Tv-stand of S-stand: sluitertijdvoorkeuze
Wil je juist meer controle over de bewegingsonscherpte in de foto (bijvoorbeeld bij sportfotografie, spelende kinderen of dieren), dan kies je voor Tv of de S-stand (ook hier is de letter afhankelijk van het merk van je camera).
Door aan het wieltje te draaien, stel je de sluitertijd in en deze blijft zo ingesteld staan. De camera past dan alleen het diafragma aan. De iso-waarde kun je weer vast instellen of op auto-iso zetten en dus ook overlaten aan de camera. Dit is bijvoorbeeld handig voor sportfotografie, waarbij een korte sluitertijd vereist is.

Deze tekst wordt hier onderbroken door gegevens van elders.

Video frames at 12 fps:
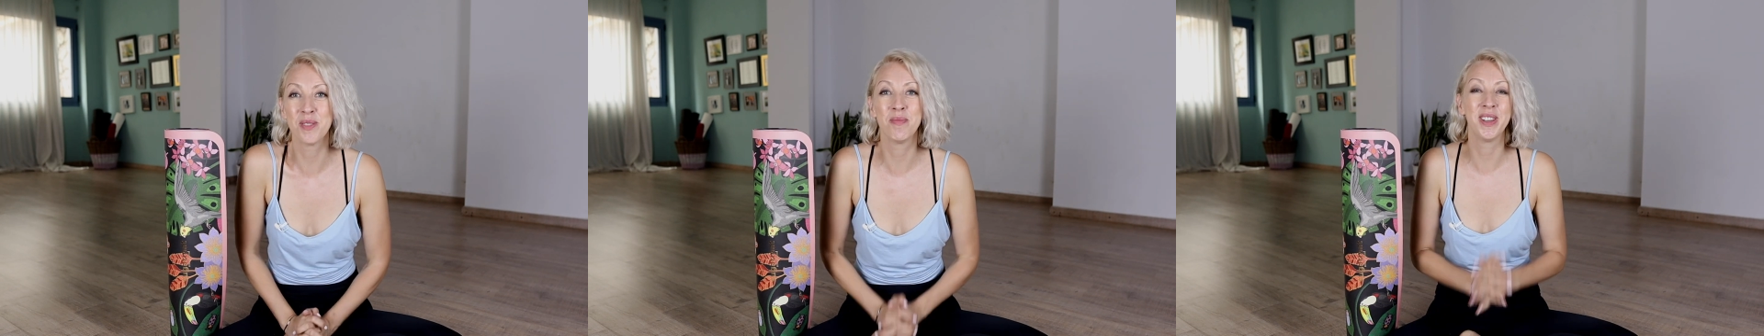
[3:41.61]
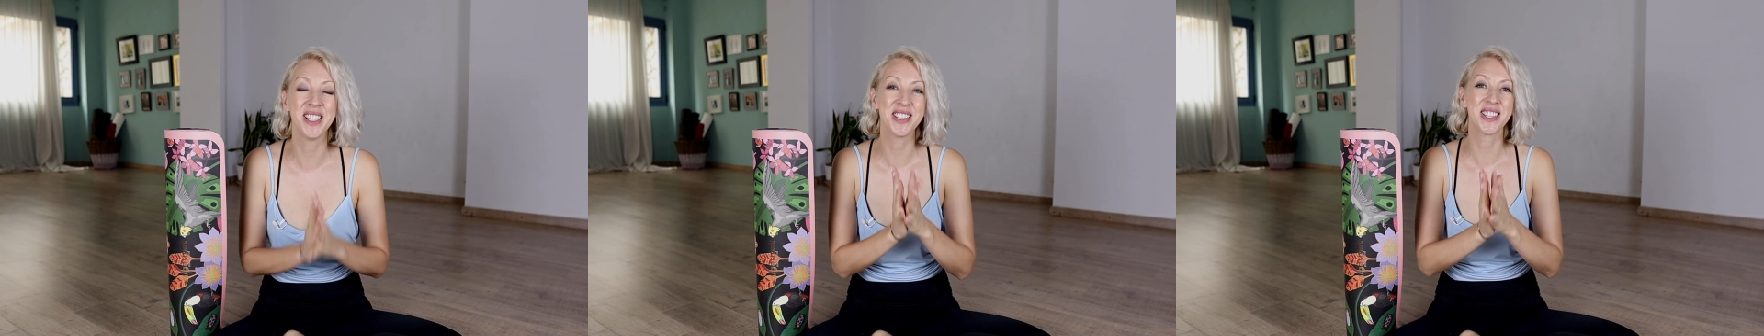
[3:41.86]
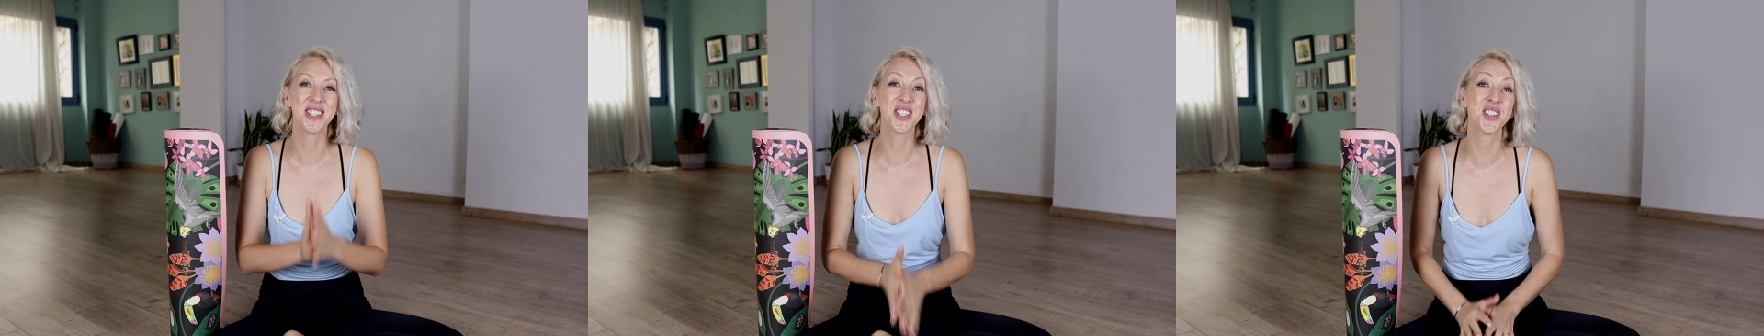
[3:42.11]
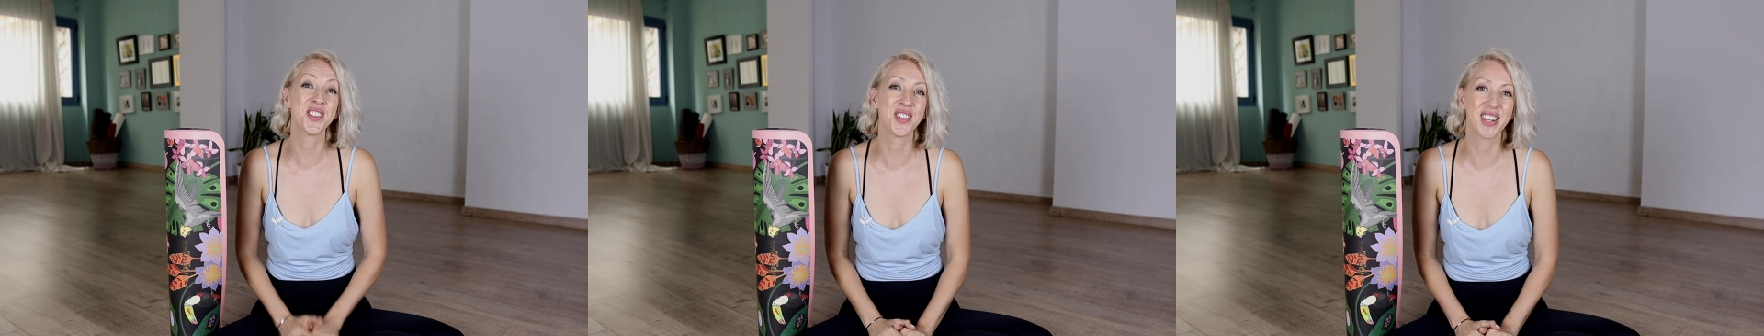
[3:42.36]
please
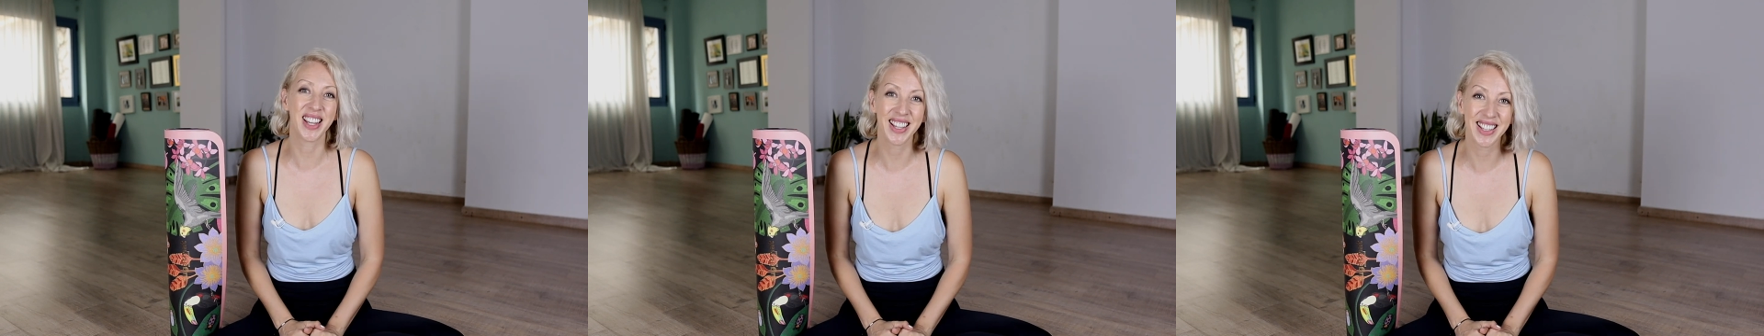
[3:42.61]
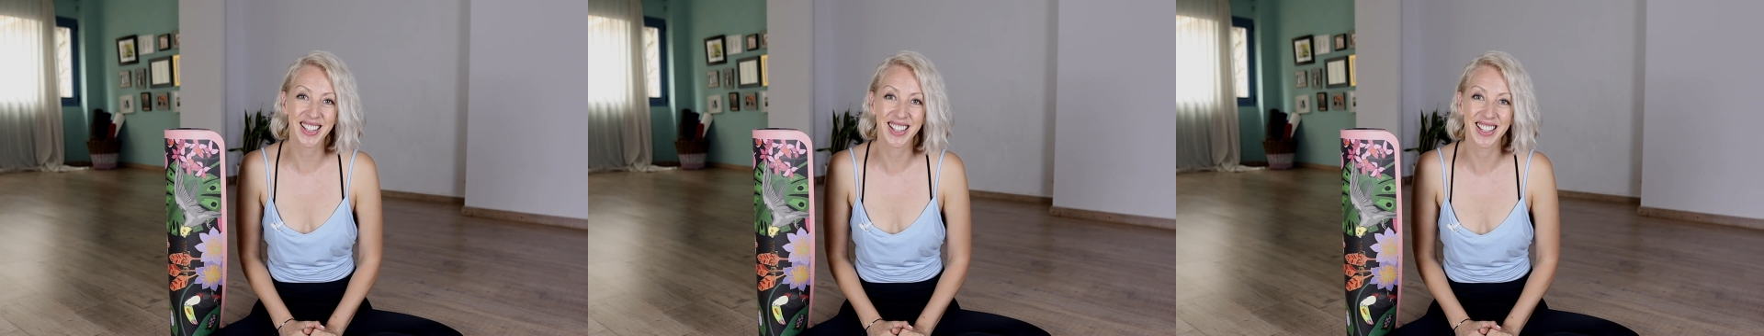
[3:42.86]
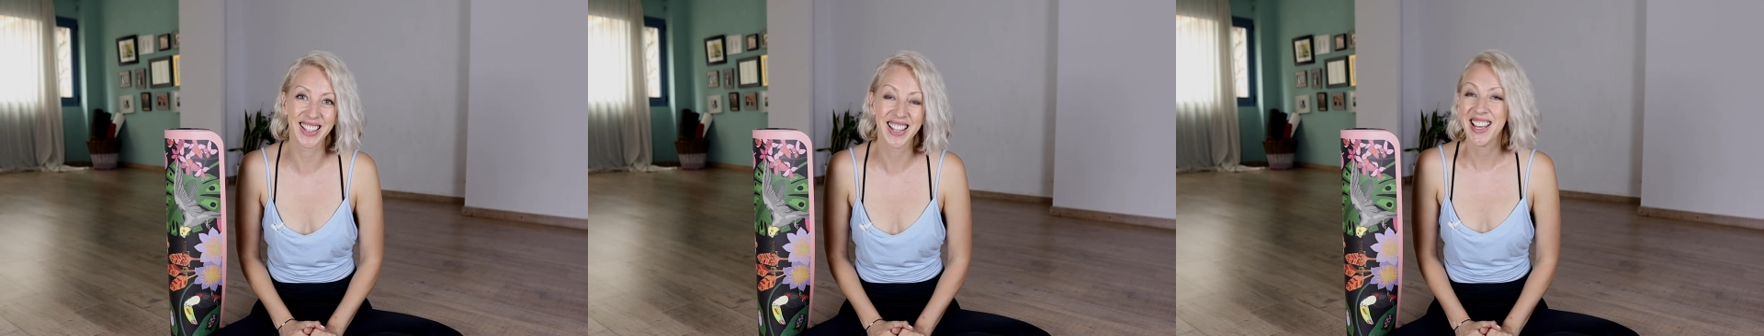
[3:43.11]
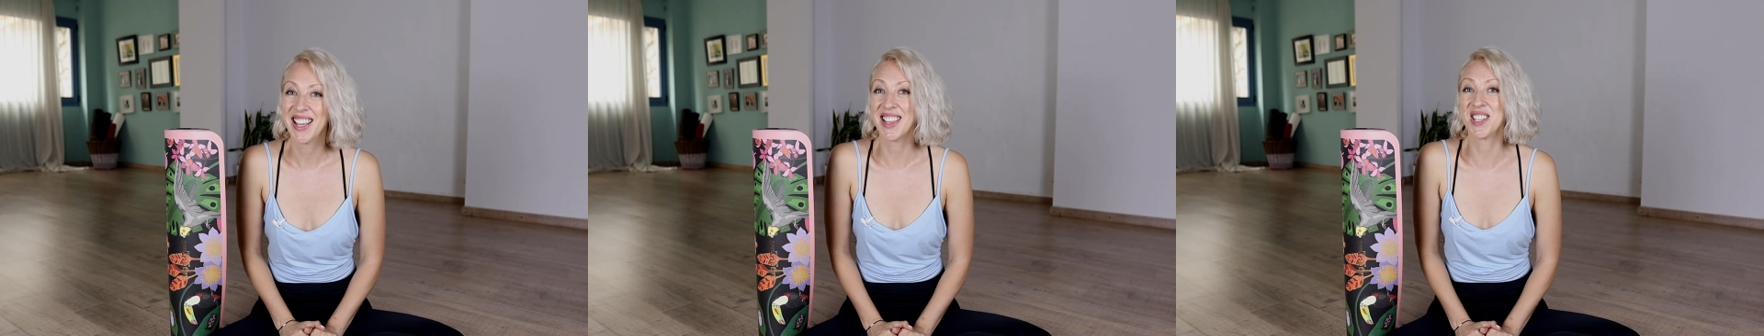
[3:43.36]
consider liking
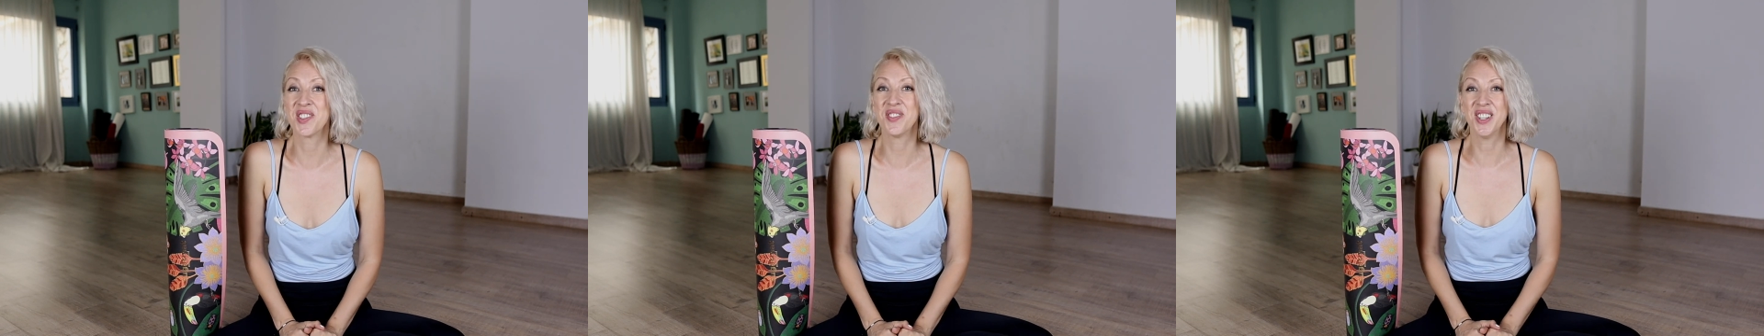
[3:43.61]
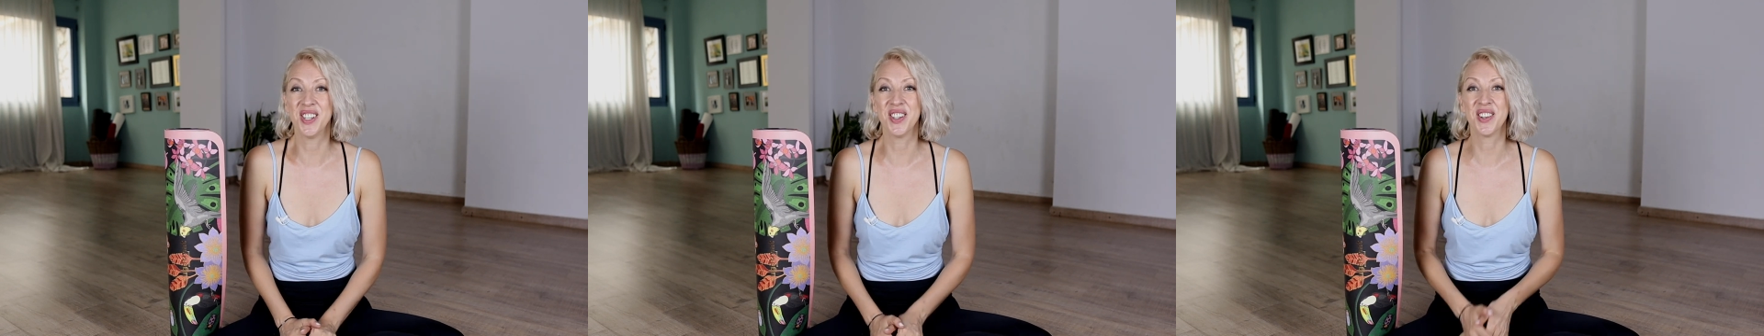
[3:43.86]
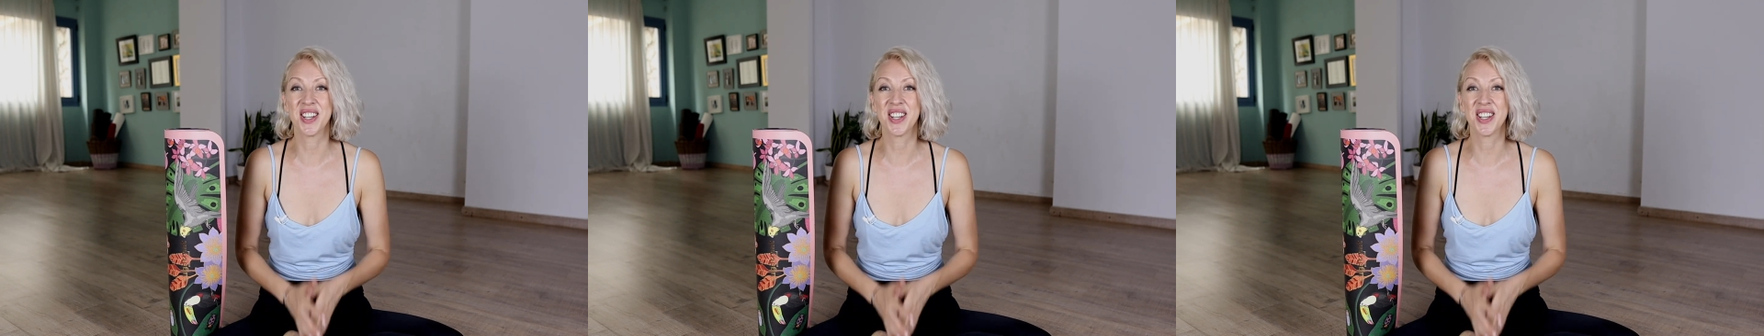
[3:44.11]
this video,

In de P-stand regelt de camera ook alles voor je. Soms kun je de isowaarde nog wel zelf instellen als je dat wilt, maar het bepalen van het diafragma en de sluitertijd laat je over aan de camera. Wil je de iso-waarde ook uit handen geven, zet deze dan op auto-iso. Door aan het wieltje op de camera te draaien, kun je wel de verdeling tussen diafragma en sluitertijd verschuiven.
Bij de meeste camera’s kun je in de handmatige stand tot een maximale sluitertijd van 30 seconden kiezen. Wil je nog langer, dan kom je in de bulb-stand. In deze stand staat je (digitale) sluiter open zolang je de ontspan knop indrukt! Laat je deze los, dan sluit je sluiter. Handig voor bijvoorbeeld het fotograferen van de sterrenhemel. Zoek hem op in je instellingen.
In de M-stand heb je controle over zowel de sluitertijd als het diafragma. Deze stand gebruik je meestal vooral als je de tijd hebt voor een foto en als je alle instellingen zelf wilt bepalen. De iso-waarde kun je weer vast instellen of op auto-iso zetten en dus overlaten aan de camera.